Le passé politique de Blaine Higgs

Blaine Higgs haïssait le bilinguisme dans les années 1980. So what?

C’est la question soulevée par certaines personnes dans la foulée de la publication d’un reportage de Mathieu Roy-Comeau sur son passé politique.

En gros, mon collègue a mis la main sur un mémoire déposé en 1985 par celui qui est aujourd’hui chef du Parti progressiste-conservateur lors de consultations sur les langues officielles. Ce dernier y défend des positions qui peuvent être qualifiées de francophobes.

Ces idées comme telles ne sont pas du jamais vu au Nouveau-Brunswick et ont été pondues lors d’une période marquée par de vives tensions linguistiques.

Le document est cependant d’intérêt public –même 33 ans plus tard– parce qu’il remet sérieusement en question ce que Blaine Higgs nous a raconté jusqu’à maintenant sur son passé politique.

Tout porte à croire qu’il a embelli les choses lorsqu’il a dit que ce n’est pas l’anti-bilinguisme qui l’a attiré au parti Confederation of Regions (le CoR, dont il a brigué la chefferie en 1989) et qu’il a quitté la formation lorsqu’elle est devenue obsédée par les questions linguistiques.

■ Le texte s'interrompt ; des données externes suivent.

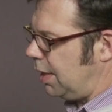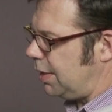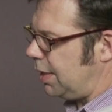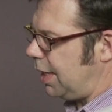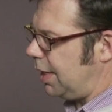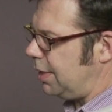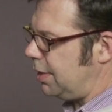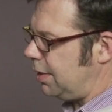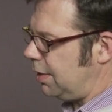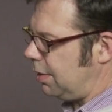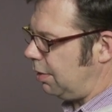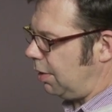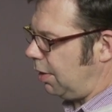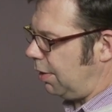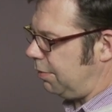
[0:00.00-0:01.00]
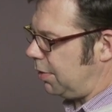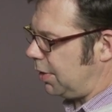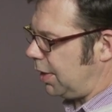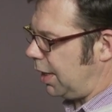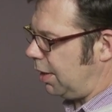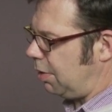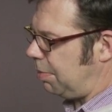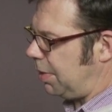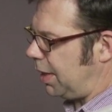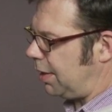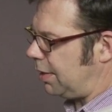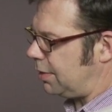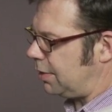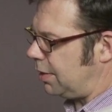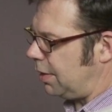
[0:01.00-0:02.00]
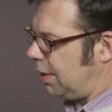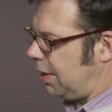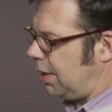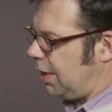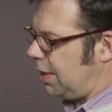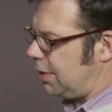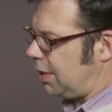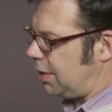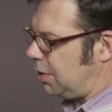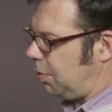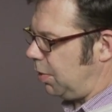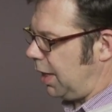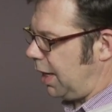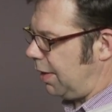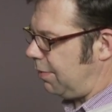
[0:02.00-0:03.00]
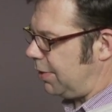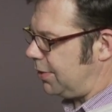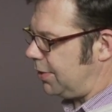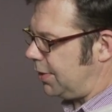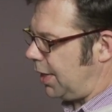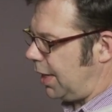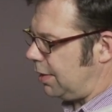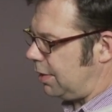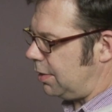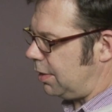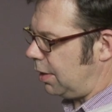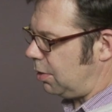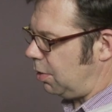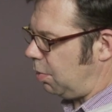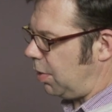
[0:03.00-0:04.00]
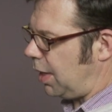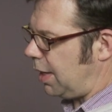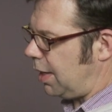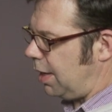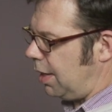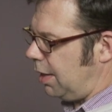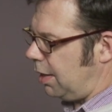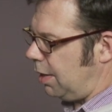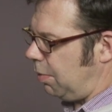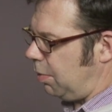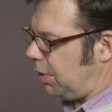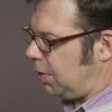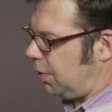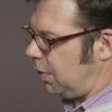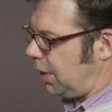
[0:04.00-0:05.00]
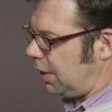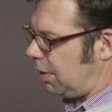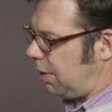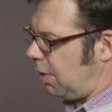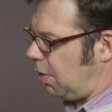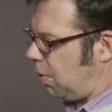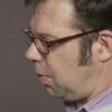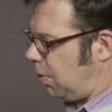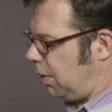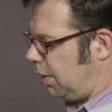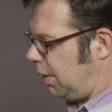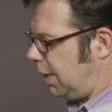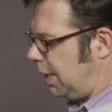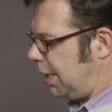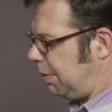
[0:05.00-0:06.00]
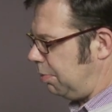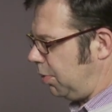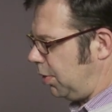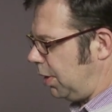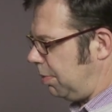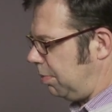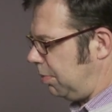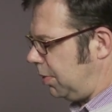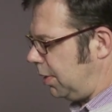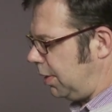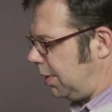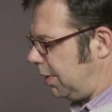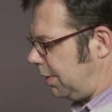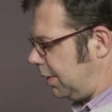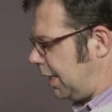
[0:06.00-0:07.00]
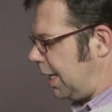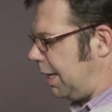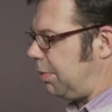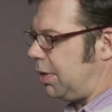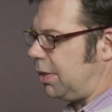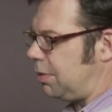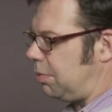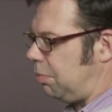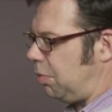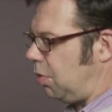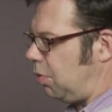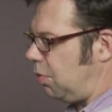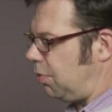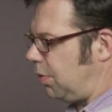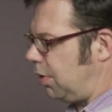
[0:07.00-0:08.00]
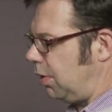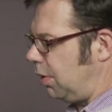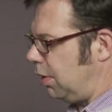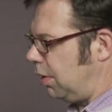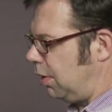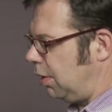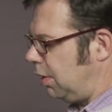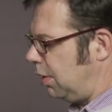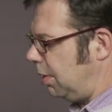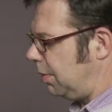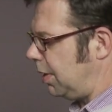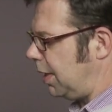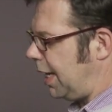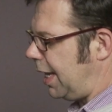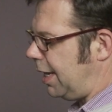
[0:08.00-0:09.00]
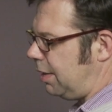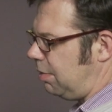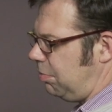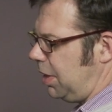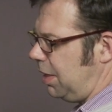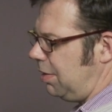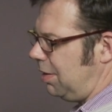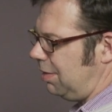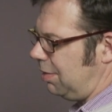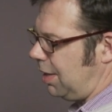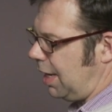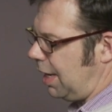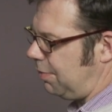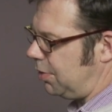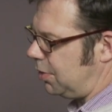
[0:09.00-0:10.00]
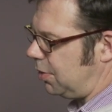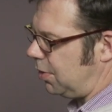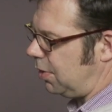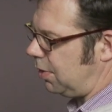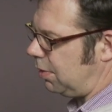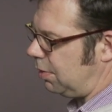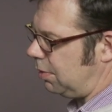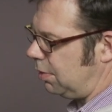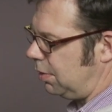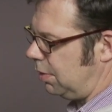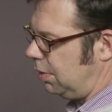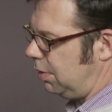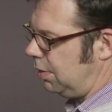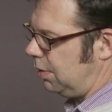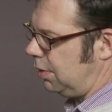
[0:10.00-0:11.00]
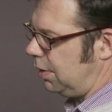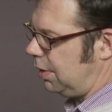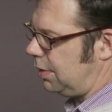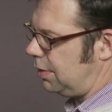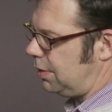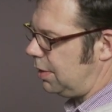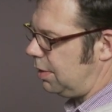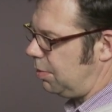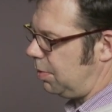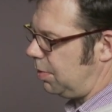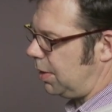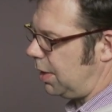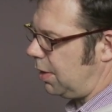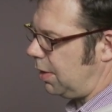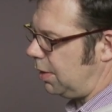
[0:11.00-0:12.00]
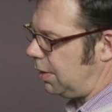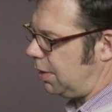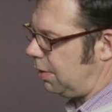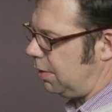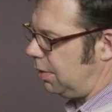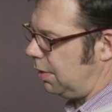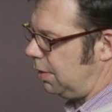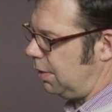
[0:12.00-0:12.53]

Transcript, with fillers: The idea of your counterbalance is that you want to have it set in such a way that when you let go, it pretty the camera doesn't move. I'm going to add maybe half a turn and see where we are here.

En regardant tout ça, on peut se demander quelles sont ses convictions actuelles. Ses vraies convictions.

La question est importante. Ce mémoire tout droit sorti des années 1980 n’a pas été pondu par un ti-coune qui a passé trop de temps à flâner dans des groupes francophobes sur Facebook ou par le chef d’un parti marginal.

Son auteur est un politicien qui, si le vent tourne en sa faveur, pourrait devenir le prochain premier ministre du Nouveau-Brunswick. Si cela se produit, il aura énormément de pouvoir, notamment sur l’appui gouvernemental à la minorité francophone.

Aujourd’hui, Blaine Higgs doit prendre le taureau par les cornes et répondre aux nombreuses questions soulevées par ce mémoire de 1985. Et à mon avis, cela doit être fait rapidement, bien avant le dévoilement du programme électoral de son parti.

Les francophones du Nouveau-Brunswick méritent d’avoir l’heure juste sur ses convictions actuelles et savoir pourquoi il semble nous avoir pris pour des valises.